O papel das mutações no melhoramento de plantas

Edição XXV | 04 - Jul . 2021
Alexandre Nepomuceno-alexandre.nepomuceno@embrapa.br
    Após a pandemia de COVID-19, alguns conceitos que antes eram pouco conhecidos pela população em geral passaram a ser frequentemente mencionados na imprensa. É o caso das mutações, termo que vem se repetindo nas notícias sobre as novas variantes do coronavírus. Até recentemente, as mutações eram associadas aos filmes de ficção científica e as histórias em quadrinho. 

    Mas o que é uma mutação? Sabemos que o DNA é a molécula responsável pelas características herdadas geneticamente. Constituído pelas bases nitrogenadas, representadas pelas letras A, T, G e C, o DNA contém a “receita” para coordenar todas as características dos seres vivos. Qualquer alteração nessas bases nitrogenadas pode levar a uma mudança no produto dessa receita. A mutação nada mais é do que uma alteração no DNA, podendo assim, promover mudanças em uma característica.

    As mutações ocorrem de forma natural e em todas as espécies. Estão presentes inclusive em humanos, sendo responsáveis por mudanças físicas, como cabelos ruivos e olhos azuis, ou até mesmo pela resistência a doenças, como o caso dos indivíduos resistentes ao vírus do HIV. Em algumas situações as mutações podem levar a uma característica indesejável, mas o fato é que esse fenômeno tem papel essencial na evolução dos organismos vivos e traz muitas contribuições importantes. O melhoramento genético de plantas se beneficia das mutações para gerar plantas com características de interesse. Assim, não é raro nos depararmos com uma planta mutante.

    Na natureza, o surgimento de novas mutações ocorre de maneira lenta, podendo levar várias gerações para o seu aparecimento. Na medida em que os conhecimentos na área da genética e biologia molecular evoluíram, novas ferramentas se tornaram disponíveis para acelerar esse processo, facilitando o desenvolvimento de novas variedades. Há décadas os melhoristas têm utilizado técnicas para gerar mutações através da exposição de sementes à agentes mutagênicos (radiação ou agentes químicos). Essas alterações no DNA podem ser repassadas para os descendentes, gerando plantas com novas características. São exemplos de mutantes a melancia sem sementes, o tomate longa-vida e o arroz resistente aos herbicidas do grupo das imidazolinonas, tecnologia que auxilia no controle do arroz vermelho.

" a legislação de biossegurança no Brasil considera que variedades mutantes, sejam elas geradas através de agentes mutagênicos ou por meio de edição gênica, não devem ser consideradas como organismos geneticamente modificados (OGMs), uma vez que não envolvem a introdução de sequências de DNA de outras espécies"

    Apesar de ser uma ferramenta útil, a indução de mutações por radiação ou agentes químicos é uma tarefa árdua, pois origina modificações aleatórias no genoma, tornando necessárias várias etapas de seleção e fenotipagem até se obter o fenótipo esperado. Nas últimas décadas muitos avanços na ciência contribuíram para que a geração de mutações pudesse ser realizada de forma mais precisa e com maior eficiência. As tecnologias para sequenciar genomas são fundamentais para identificar as regiões que serão alvo das mutações. Associado a isso, o surgimento das ferramentas de edição gênica, como CRISPR por exemplo, permitem gerar alterações no genoma de maneira muito específica, superando as limitações das técnicas anteriormente utilizadas e acelerando o desenvolvimento de novas variedades. 

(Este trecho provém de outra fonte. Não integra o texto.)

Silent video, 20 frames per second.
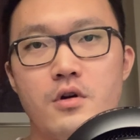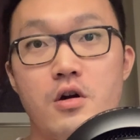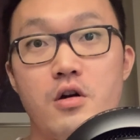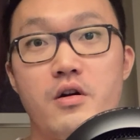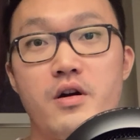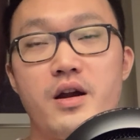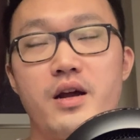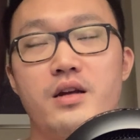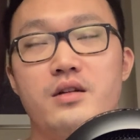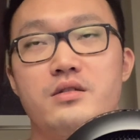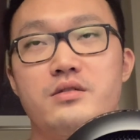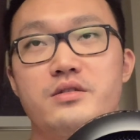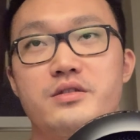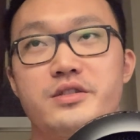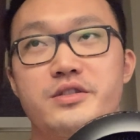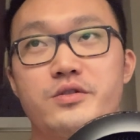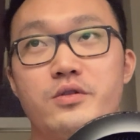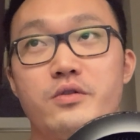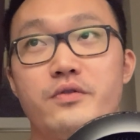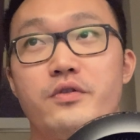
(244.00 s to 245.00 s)
Alright,
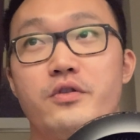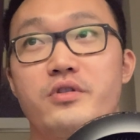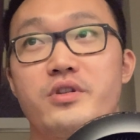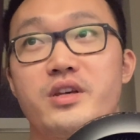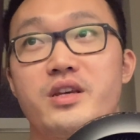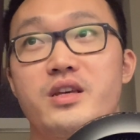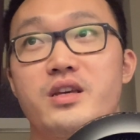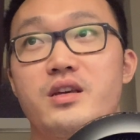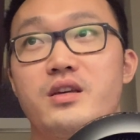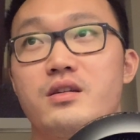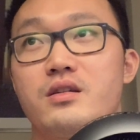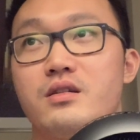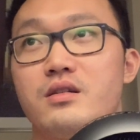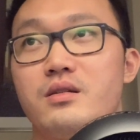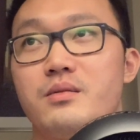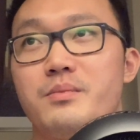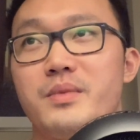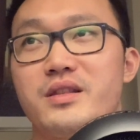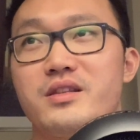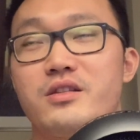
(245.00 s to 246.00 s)
so for the
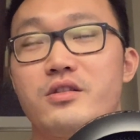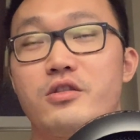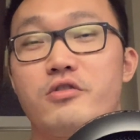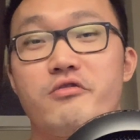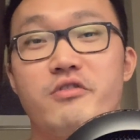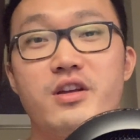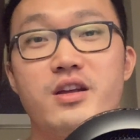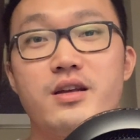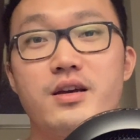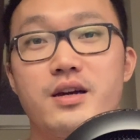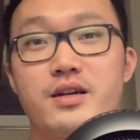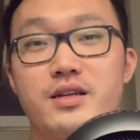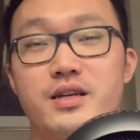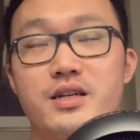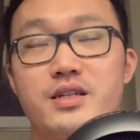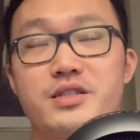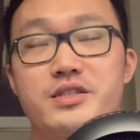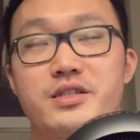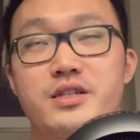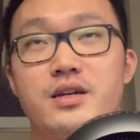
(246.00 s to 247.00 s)
method 3, I
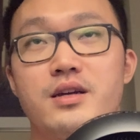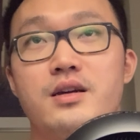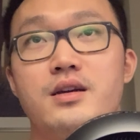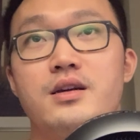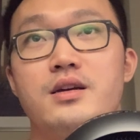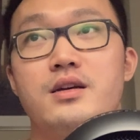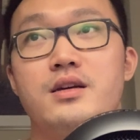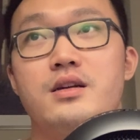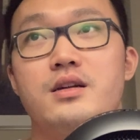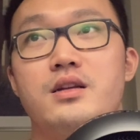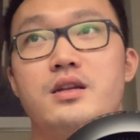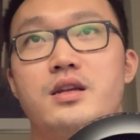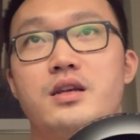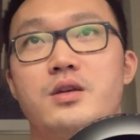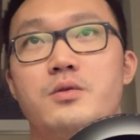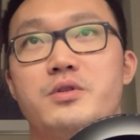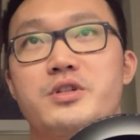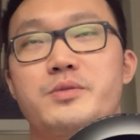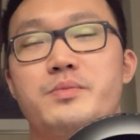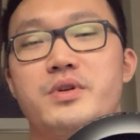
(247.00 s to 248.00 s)
guess, he
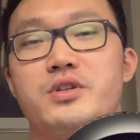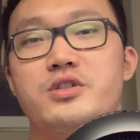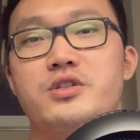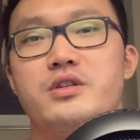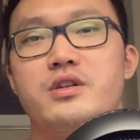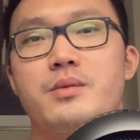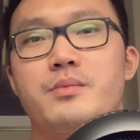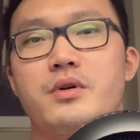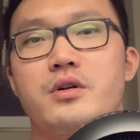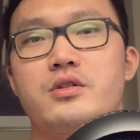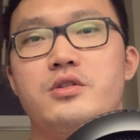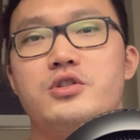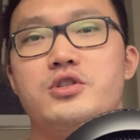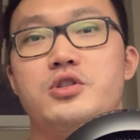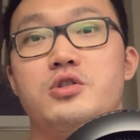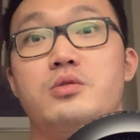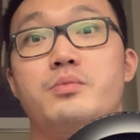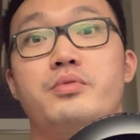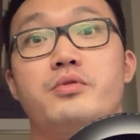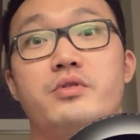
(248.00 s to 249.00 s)
was mentioning about
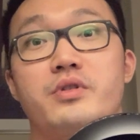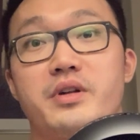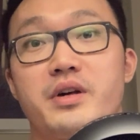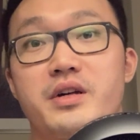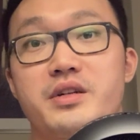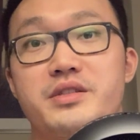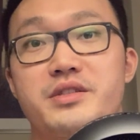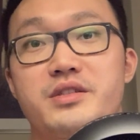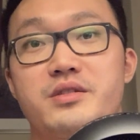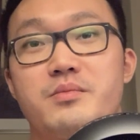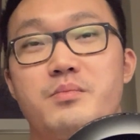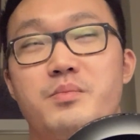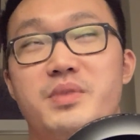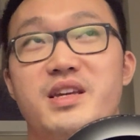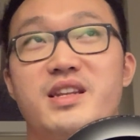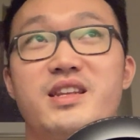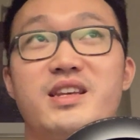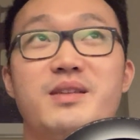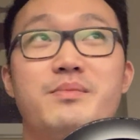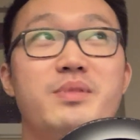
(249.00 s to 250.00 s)
digital products,
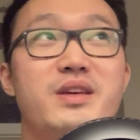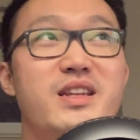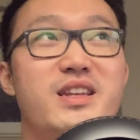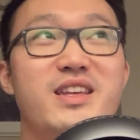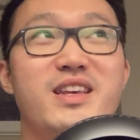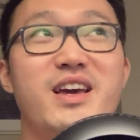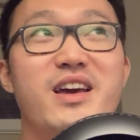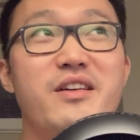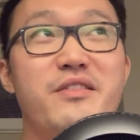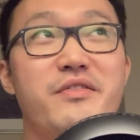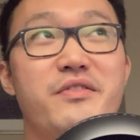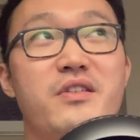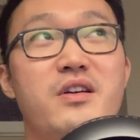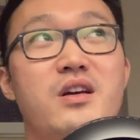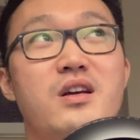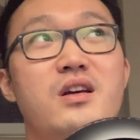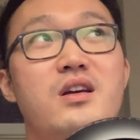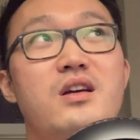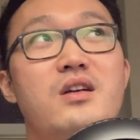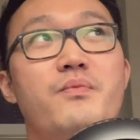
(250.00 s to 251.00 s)
PDF,
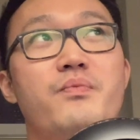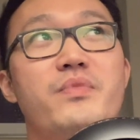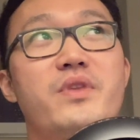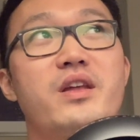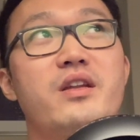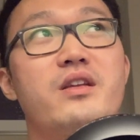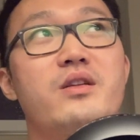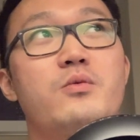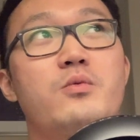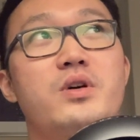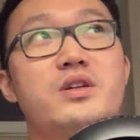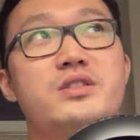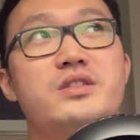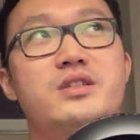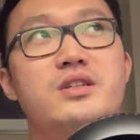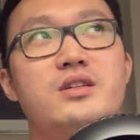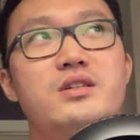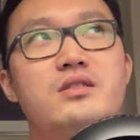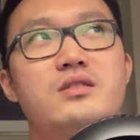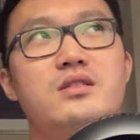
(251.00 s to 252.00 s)
and then what's
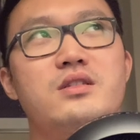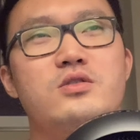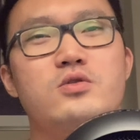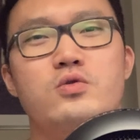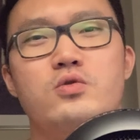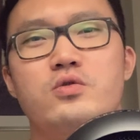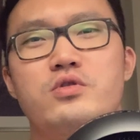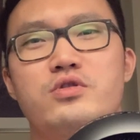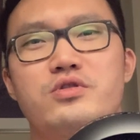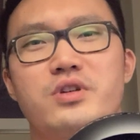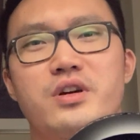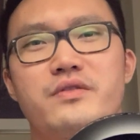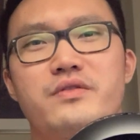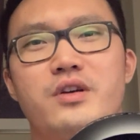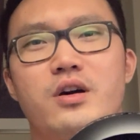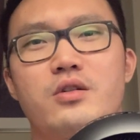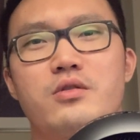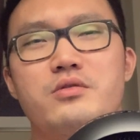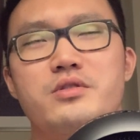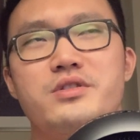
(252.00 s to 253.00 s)
the Google Drive
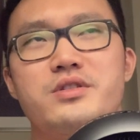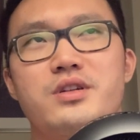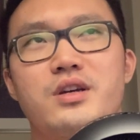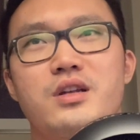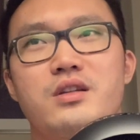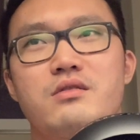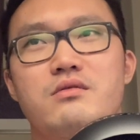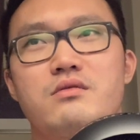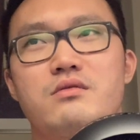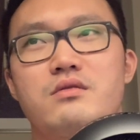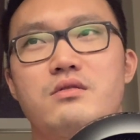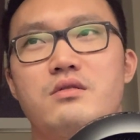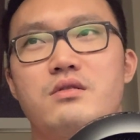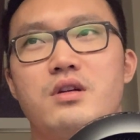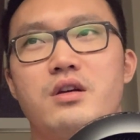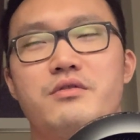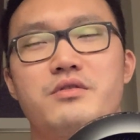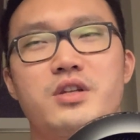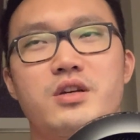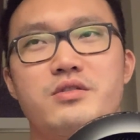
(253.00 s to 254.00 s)
downloads and
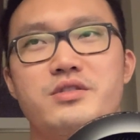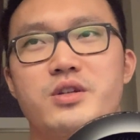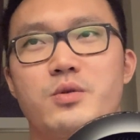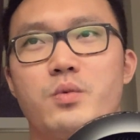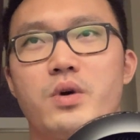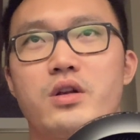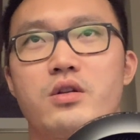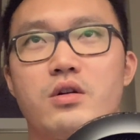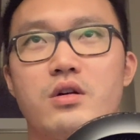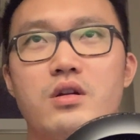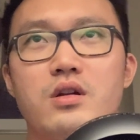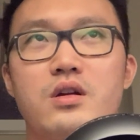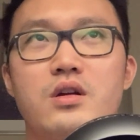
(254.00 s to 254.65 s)
everything else and whatnot.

    Uma vez que as mutações podem ocorrer de forma espontânea na natureza, a legislação de biossegurança no Brasil considera que variedades mutantes, sejam elas geradas através de agentes mutagênicos ou por meio de edição gênica, não devem ser consideradas como organismos geneticamente modificados (OGMs), uma vez que não envolvem a introdução de sequências de DNA de outras espécies. Isso reduz consideravelmente o custo e o tempo para geração dessas tecnologias em comparação aos transgênicos.